Euro recovery continues as US equity markets sink
The euro continued to claw back some of its recent losses on Wednesday morning, rallying back towards the 1.09 level versus the dollar.
The common currency looks a good bet to post its fourth straight day of gains today, despite the growing number of coronavirus cases reported in the Euro Area. A total of 322 cases of the virus have now been conﬁrmed in Italy, raising concerns that the bloc’s third largest economy could be set to enter into a technical recession in the ﬁrst quarter of 2020. The number of cases in both Germany and France have also ticked higher in the past couple of days, although these increases have been modest in nature. Europe’s open borders presents a bit of a problem and could hinder containment measures.
As we noted earlier in the week, we think that the move higher in the euro in the past few days indicates that its sell-off was driven more by investors shorting the currency as part of the ‘carry trade’ strategy, rather than due to fears surrounding the virus. So far, European economic data has held up rather well, namely the February PMI ﬁgures that showed a move higher in both services and manufacturing activity.
The FX market on the whole has actually continued to evolve in a calm and orderly fashion. We’ve seen a move of around one percent in the yen and a sell-off in the South Korea won as the number of cases there passes the 1,000 mark. Other than that, the impact on most other currencies has been minimal, a far cry from the more than 6% move lower in US equities witnessed so far this week. The Dow Jones index is now trading at its lowest level since early-November.
Fed ‘closely watching’ coronavirus developments
Across the pond, Vice Chair of the Federal Reserve’s rate-setting committee, Richard Clarida, stated that it was too soon to gauge whether interest rates cuts would be required in order to protect the US economy from the coronavirus risks.
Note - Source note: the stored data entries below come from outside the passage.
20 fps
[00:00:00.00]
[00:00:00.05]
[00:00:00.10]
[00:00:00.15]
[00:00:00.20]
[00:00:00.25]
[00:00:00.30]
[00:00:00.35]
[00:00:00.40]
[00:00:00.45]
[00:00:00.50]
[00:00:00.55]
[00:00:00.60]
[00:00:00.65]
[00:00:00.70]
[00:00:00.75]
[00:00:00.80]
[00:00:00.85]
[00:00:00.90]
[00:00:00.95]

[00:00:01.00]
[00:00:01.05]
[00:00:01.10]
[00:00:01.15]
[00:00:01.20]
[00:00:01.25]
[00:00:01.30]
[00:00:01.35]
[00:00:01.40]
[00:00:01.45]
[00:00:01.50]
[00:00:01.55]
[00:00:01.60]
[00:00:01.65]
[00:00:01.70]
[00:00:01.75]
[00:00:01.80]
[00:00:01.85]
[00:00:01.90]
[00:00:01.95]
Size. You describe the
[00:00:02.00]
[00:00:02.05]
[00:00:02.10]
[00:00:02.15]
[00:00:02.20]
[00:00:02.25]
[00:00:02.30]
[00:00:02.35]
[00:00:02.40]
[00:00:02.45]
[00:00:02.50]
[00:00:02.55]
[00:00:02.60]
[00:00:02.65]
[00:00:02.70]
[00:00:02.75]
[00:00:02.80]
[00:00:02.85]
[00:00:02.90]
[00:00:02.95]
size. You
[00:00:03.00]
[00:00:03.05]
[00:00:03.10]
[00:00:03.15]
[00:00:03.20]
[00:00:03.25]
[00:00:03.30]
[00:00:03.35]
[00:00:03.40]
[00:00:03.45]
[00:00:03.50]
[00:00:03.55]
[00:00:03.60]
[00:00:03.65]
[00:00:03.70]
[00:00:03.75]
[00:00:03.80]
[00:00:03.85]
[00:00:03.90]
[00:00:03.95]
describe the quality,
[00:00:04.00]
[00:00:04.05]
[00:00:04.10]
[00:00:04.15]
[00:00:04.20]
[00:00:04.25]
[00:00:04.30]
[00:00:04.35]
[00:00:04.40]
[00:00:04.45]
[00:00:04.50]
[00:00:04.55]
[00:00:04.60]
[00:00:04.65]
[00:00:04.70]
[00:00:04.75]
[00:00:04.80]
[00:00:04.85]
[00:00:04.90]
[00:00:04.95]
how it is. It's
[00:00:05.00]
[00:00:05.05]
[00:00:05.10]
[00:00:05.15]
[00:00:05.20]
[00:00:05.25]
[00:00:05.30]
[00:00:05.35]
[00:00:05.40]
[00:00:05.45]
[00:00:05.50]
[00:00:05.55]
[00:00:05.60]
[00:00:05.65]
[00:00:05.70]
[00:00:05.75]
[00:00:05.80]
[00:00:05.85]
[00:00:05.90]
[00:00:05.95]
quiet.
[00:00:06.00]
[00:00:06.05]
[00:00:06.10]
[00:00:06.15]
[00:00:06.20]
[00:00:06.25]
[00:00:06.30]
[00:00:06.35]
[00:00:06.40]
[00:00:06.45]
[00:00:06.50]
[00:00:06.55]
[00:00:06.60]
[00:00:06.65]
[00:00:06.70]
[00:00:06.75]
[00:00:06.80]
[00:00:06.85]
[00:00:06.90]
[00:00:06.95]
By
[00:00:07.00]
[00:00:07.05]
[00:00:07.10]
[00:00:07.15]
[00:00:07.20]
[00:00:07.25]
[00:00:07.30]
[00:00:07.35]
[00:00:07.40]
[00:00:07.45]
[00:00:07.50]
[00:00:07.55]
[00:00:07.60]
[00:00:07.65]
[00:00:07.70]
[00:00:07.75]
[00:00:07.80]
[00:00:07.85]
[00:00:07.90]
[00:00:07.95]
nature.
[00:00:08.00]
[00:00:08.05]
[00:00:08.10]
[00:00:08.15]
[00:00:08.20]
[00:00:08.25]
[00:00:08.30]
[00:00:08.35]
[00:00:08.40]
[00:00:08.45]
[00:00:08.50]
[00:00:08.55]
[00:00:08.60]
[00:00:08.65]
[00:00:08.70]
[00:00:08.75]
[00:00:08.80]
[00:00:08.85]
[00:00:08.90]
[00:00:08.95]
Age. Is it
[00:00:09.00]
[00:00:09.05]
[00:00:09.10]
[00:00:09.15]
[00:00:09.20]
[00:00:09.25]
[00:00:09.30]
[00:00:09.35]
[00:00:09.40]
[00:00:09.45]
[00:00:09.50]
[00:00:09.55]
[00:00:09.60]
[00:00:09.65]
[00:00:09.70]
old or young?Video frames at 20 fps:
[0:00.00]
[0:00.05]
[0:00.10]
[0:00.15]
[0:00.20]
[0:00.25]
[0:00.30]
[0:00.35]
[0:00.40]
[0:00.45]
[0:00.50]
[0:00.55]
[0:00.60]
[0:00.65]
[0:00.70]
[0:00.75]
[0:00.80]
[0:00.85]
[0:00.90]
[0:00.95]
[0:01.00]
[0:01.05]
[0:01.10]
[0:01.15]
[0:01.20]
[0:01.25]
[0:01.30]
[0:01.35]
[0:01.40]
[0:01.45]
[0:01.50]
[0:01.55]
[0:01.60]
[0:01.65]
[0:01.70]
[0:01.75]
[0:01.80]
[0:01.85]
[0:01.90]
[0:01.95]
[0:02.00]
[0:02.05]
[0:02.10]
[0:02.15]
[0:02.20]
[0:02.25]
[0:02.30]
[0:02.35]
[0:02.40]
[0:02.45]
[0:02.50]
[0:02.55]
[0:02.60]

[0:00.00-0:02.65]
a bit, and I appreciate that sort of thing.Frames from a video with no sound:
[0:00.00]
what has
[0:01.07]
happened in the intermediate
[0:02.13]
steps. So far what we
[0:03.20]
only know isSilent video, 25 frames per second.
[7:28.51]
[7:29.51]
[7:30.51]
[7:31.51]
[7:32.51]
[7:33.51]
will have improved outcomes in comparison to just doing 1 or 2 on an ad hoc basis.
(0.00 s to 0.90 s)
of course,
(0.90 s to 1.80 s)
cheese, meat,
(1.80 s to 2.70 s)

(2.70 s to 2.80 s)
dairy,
While the US economy is usually immune to uncertainties surrounding global growth, given its high low dependence on exports for overall GDP, investors are beginning to fret that even the US could feel the force of the virus’ impact. According to Clarida, the Fed are ‘closely monitoring’ the emergence of the virus, given that the disruption could ‘spill over to the rest of the global economy’. Money markets are now pricing in around a 60% chance of a Fed cut by the end of the year, up from around 40% last week.
Sterling edges higher as investors eye UK budget
News out of the UK continues to be few and far between so far this week.
The pound edged modestly higher yesterday, rallying back above the 1.30 mark versus the US dollar. We think that this is largely a result of a broadly weaker dollar, rather than any catalyst that would send sterling higher. That being said, investors still remain hopeful that increased ﬁscal spending could be on the way in new Chancellor Rishi Sunak’s ﬁrst budget, which is due on 11th March. For now, no news regarding Brexit is also good news for the pound.
A GBP/USD exchange rate around the 1.30 level suggests to us that the market is not overly concerned by the possibility of a cliff-edge EU exit at the end of the year and that investors are conﬁdent a delay to the transition period is on the cards that would remove the ‘no deal’ scenario.